= Philip Dowley =

Irish Vincentian priest and administrator

Fr. Philip Dowley CM (Dean Dowley) was an Irish priest and Provincial of the Vincentians in Ireland.

==Life==
Dean Dowley was born to Maurice Dowley and Nora Dowley (née Corbett) in 1788, Ballyknock, outside Carrick-on-Suir, County Waterford.

In 1812, he entered Maynooth as a student presented by his native diocese of Waterford. He was appointed Dean of Maynooth College but left it in 1834 to help set up the Vincentians in Dublin, following four students who had left the college to set up the Vincentians. Dean Dowley, as he was then known, became the leader of the founding group. In 1840, Fr. Dowley and two others made their novitiate in Paris.

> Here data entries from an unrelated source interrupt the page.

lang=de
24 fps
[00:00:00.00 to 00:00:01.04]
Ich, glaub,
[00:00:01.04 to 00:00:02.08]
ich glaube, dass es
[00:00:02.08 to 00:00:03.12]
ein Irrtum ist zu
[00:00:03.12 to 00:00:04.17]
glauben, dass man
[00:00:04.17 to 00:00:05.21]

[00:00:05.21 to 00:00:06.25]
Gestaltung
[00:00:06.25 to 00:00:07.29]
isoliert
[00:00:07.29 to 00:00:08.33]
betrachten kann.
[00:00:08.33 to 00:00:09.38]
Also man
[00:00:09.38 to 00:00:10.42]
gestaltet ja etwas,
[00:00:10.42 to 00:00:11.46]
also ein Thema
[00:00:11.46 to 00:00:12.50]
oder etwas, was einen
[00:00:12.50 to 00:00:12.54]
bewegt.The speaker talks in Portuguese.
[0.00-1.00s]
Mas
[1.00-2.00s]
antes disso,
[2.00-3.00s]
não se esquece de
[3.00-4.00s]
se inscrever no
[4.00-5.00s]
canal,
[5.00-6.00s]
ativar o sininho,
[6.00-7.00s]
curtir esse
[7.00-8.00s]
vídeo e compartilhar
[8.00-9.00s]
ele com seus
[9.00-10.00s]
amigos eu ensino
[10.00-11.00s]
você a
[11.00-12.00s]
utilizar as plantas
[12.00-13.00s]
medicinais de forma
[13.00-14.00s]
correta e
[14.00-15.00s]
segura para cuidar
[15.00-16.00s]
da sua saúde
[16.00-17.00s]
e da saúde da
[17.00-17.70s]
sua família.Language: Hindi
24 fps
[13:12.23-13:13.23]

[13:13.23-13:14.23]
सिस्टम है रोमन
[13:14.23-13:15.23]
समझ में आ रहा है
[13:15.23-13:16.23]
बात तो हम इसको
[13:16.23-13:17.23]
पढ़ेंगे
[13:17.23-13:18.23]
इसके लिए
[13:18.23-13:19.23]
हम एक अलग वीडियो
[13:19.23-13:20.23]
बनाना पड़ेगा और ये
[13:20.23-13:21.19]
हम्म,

Dowley and his colleagues set up a school at Ushers Quay in Dublin, and also a congregation house in Phibsboro, and further, St. Vincent's Castleknock College. In 1838, St. Peter's church was handed over to the Vincentians. In 1848, when the province of the Congregation of the Mission was officially established in Ireland, Fr. Dowley became its first Provincial.

He acted as president of the seminary in Castleknock from its foundation, and stayed in the provincial residence at the college.

He died in Castleknock on 31 January 1864 and was succeeded by Father Thomas McNamara CM.